Any forward-looking statements in this press release are based on management's current expectations and beliefs and are subject to a number of risks, uncertainties and important factors that may cause actual events or results to differ materially from those expressed or implied by any forward-looking statements contained in this press release, including, without limitation, uncertainties related to market conditions and statements regarding the expected gross proceeds of the offering, timing of closing of the offering, the satisfaction of customary closing conditions related to the offering and sale of securities and Biomea’s ability to complete the offering.
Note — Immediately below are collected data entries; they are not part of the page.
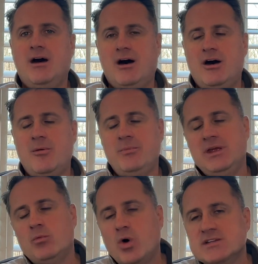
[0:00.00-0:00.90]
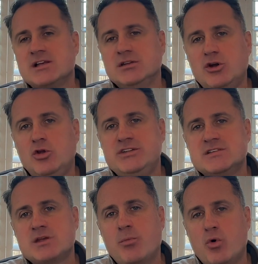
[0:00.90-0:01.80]
It was a little
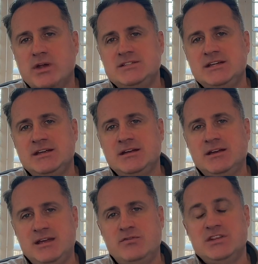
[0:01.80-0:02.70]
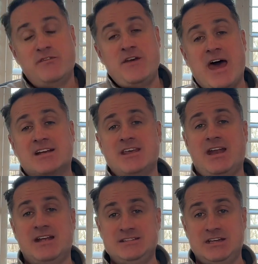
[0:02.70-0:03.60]
disappointing given the fact that
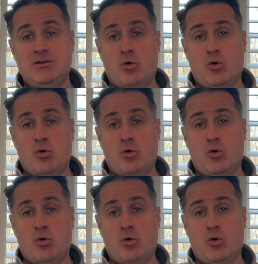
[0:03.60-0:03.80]
I did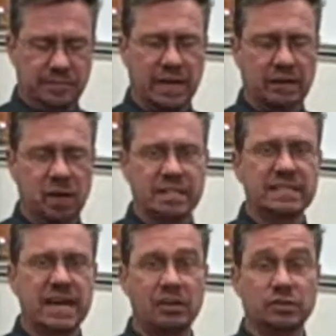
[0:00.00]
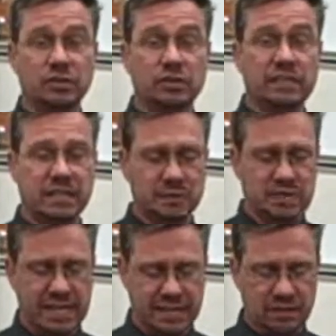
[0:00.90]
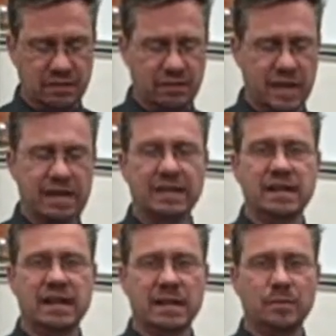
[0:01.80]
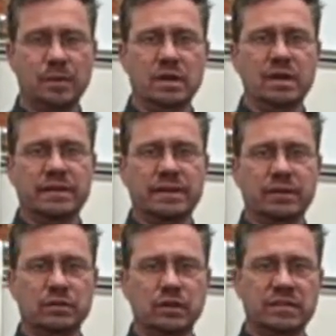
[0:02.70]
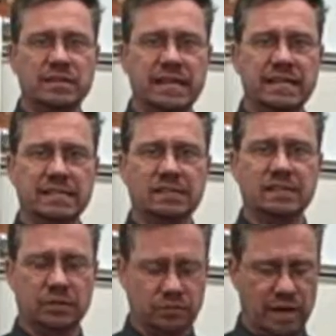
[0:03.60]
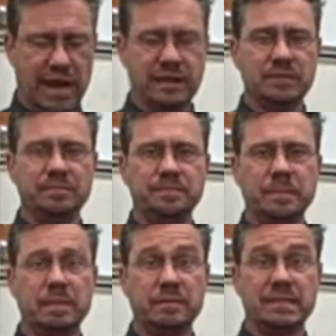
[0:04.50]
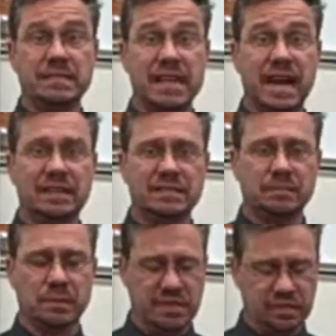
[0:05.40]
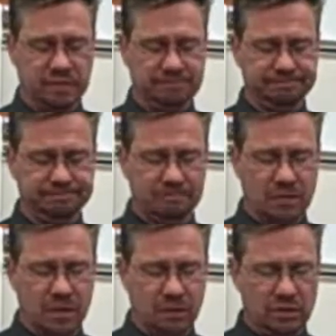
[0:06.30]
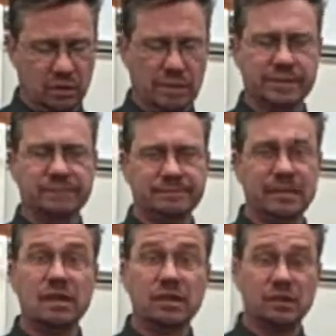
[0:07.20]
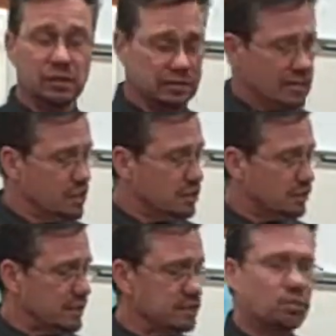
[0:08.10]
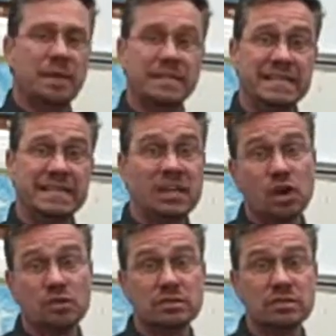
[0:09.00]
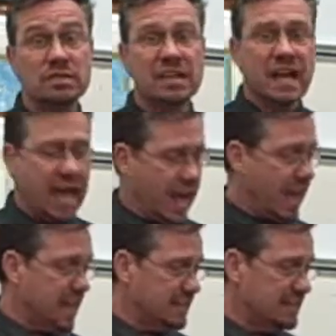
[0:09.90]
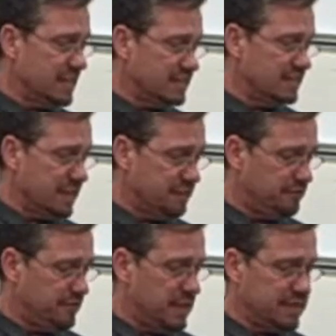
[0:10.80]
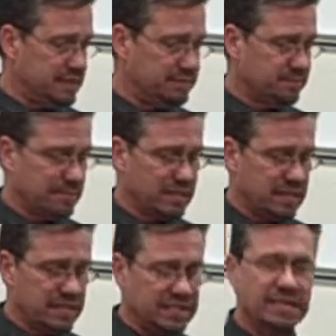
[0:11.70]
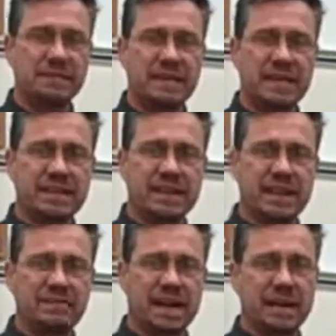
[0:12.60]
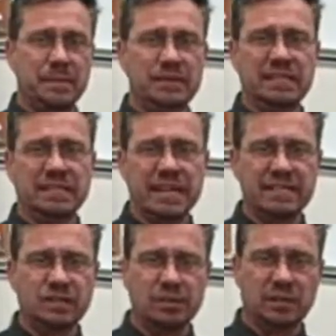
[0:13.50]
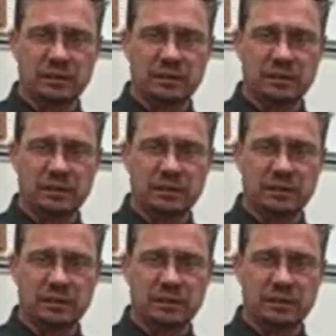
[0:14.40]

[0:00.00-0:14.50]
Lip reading: by crossing out and circling numbers, they can create a number that looks like it's random, but it's not. It's a prediction. It always works. Cool? So that's Swamdini Knows, and it's a lot of fun. The kids get a big kick out of it. I personally like to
These and other risks and uncertainties are described in greater detail in the section entitled “Risk Factors” in Biomea’s most recent annual report on Form 10-K, as well as discussions of potential risks, uncertainties, and other important factors in Biomea’s other filings with the SEC, including those contained or incorporated by reference in the preliminary prospectus supplement and accompanying prospectus related to the offering filed with the SEC. Any forward-looking statements contained in this press release represent Biomea’s views only as of the date hereof and should not be relied upon as representing its views as of any subsequent date. Biomea explicitly disclaims any obligation to update any forward-looking statements, except as required by law.